* [DATASET CONTENT]:
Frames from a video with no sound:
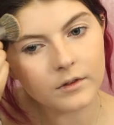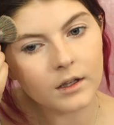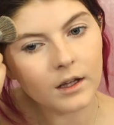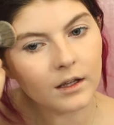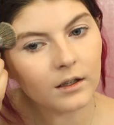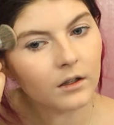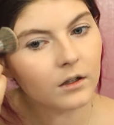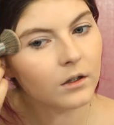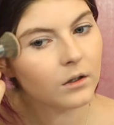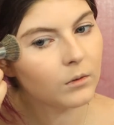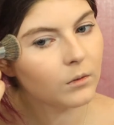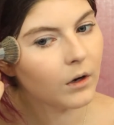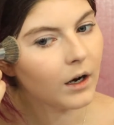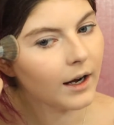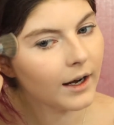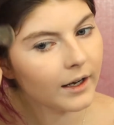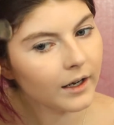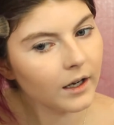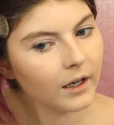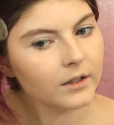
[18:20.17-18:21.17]
I don't know
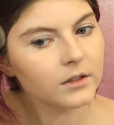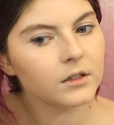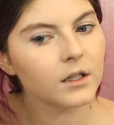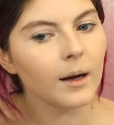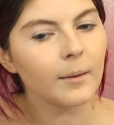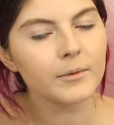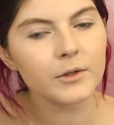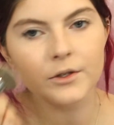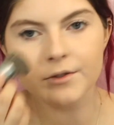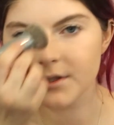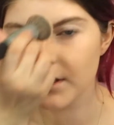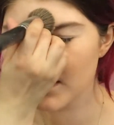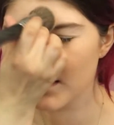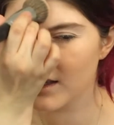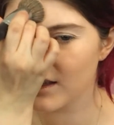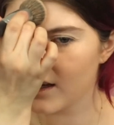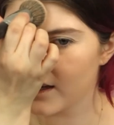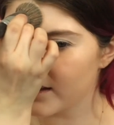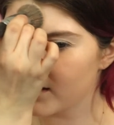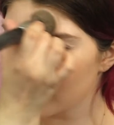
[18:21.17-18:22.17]
why I stopped using
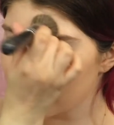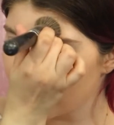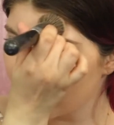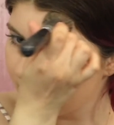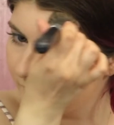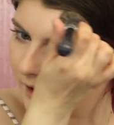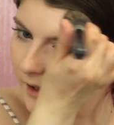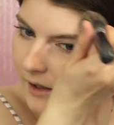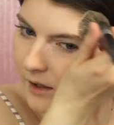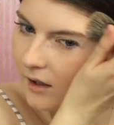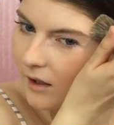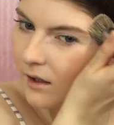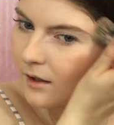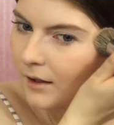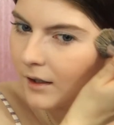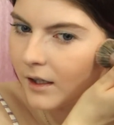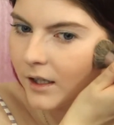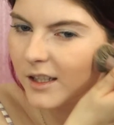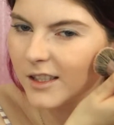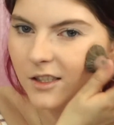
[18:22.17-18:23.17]
it, I think
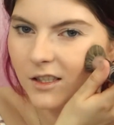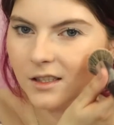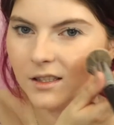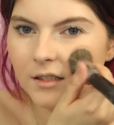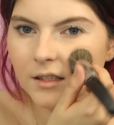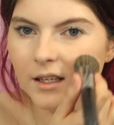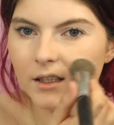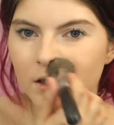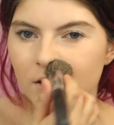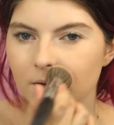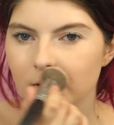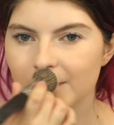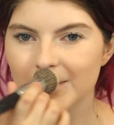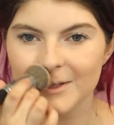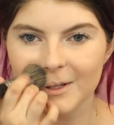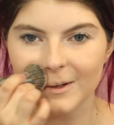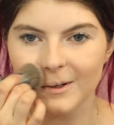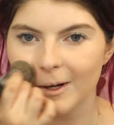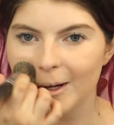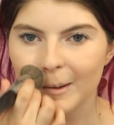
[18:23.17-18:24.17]
it's just because I don't
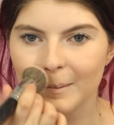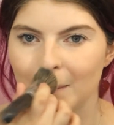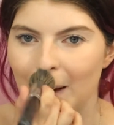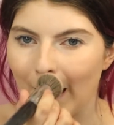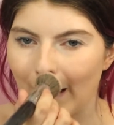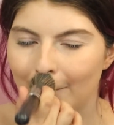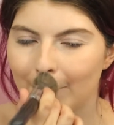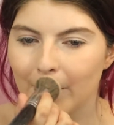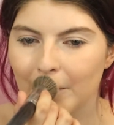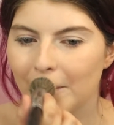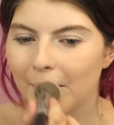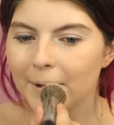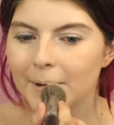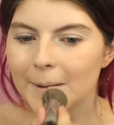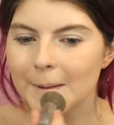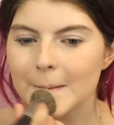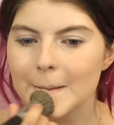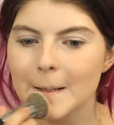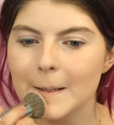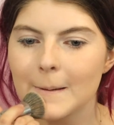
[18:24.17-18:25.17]
use a lot of MAC
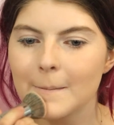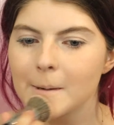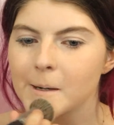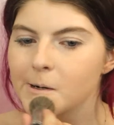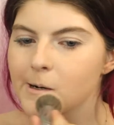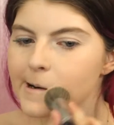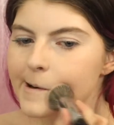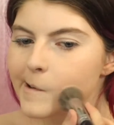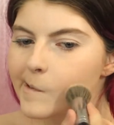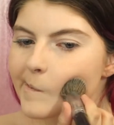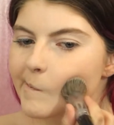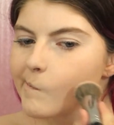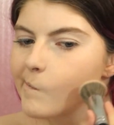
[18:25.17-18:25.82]
products anymore.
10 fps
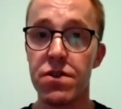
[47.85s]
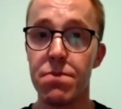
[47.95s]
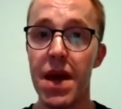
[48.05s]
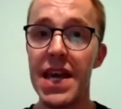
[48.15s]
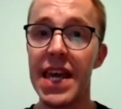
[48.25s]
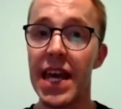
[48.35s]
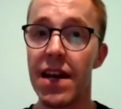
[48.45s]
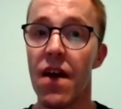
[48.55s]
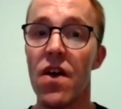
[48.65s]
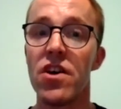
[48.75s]
making
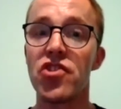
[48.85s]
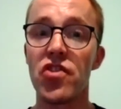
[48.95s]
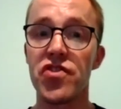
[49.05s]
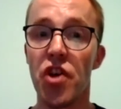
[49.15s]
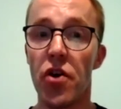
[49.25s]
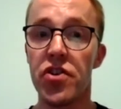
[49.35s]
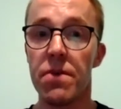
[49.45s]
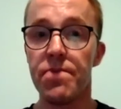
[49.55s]
does not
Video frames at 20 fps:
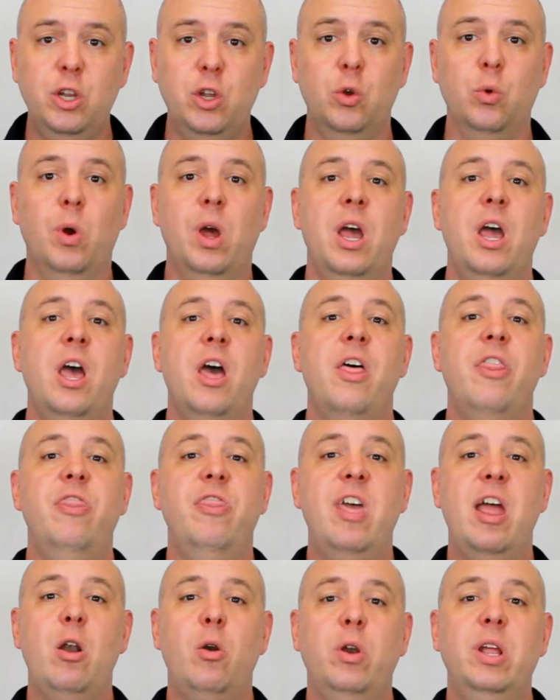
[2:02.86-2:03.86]
you,
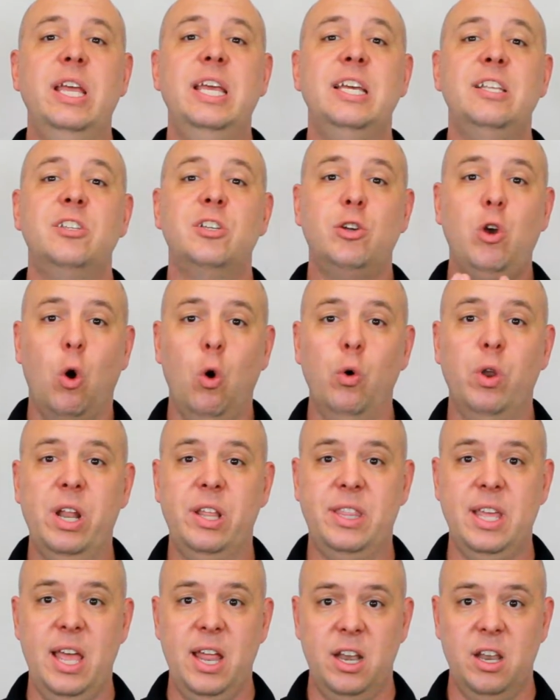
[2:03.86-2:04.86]
there is gold
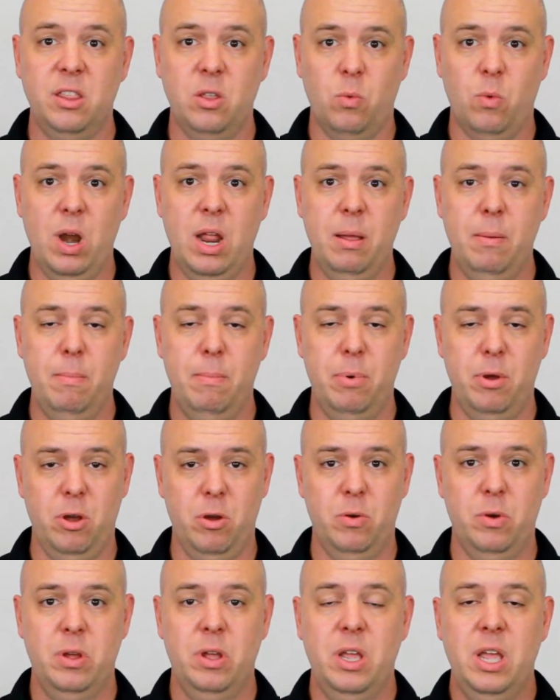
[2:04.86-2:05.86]
at the end of the
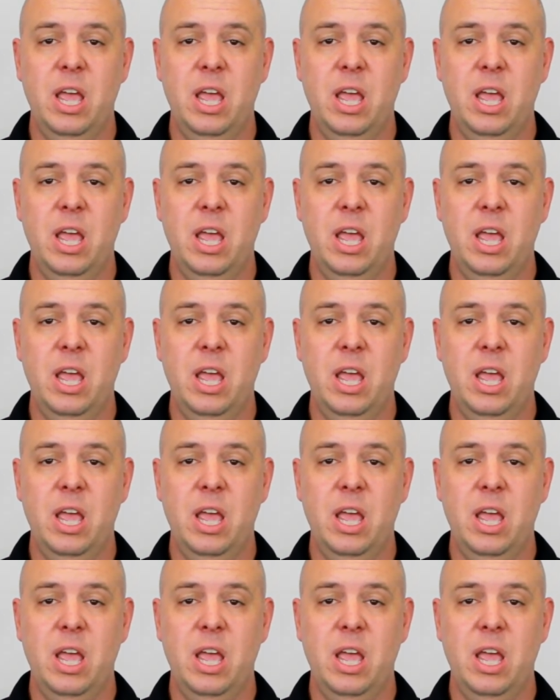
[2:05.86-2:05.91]
rainbow.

* [WHAT YOU SHOULD DO]: Reproduce each line of the records above, exactly and without pictures.

* [RESULT]:
Frames from a video with no sound:
[18:20.17-18:21.17]
I don't know
[18:21.17-18:22.17]
why I stopped using
[18:22.17-18:23.17]
it, I think
[18:23.17-18:24.17]
it's just because I don't
[18:24.17-18:25.17]
use a lot of MAC
[18:25.17-18:25.82]
products anymore.
10 fps
[47.85s]
[47.95s]
[48.05s]
[48.15s]
[48.25s]
[48.35s]
[48.45s]
[48.55s]
[48.65s]
[48.75s]
making
[48.85s]
[48.95s]
[49.05s]
[49.15s]
[49.25s]
[49.35s]
[49.45s]
[49.55s]
does not
Video frames at 20 fps:
[2:02.86-2:03.86]
you,
[2:03.86-2:04.86]
there is gold
[2:04.86-2:05.86]
at the end of the
[2:05.86-2:05.91]
rainbow.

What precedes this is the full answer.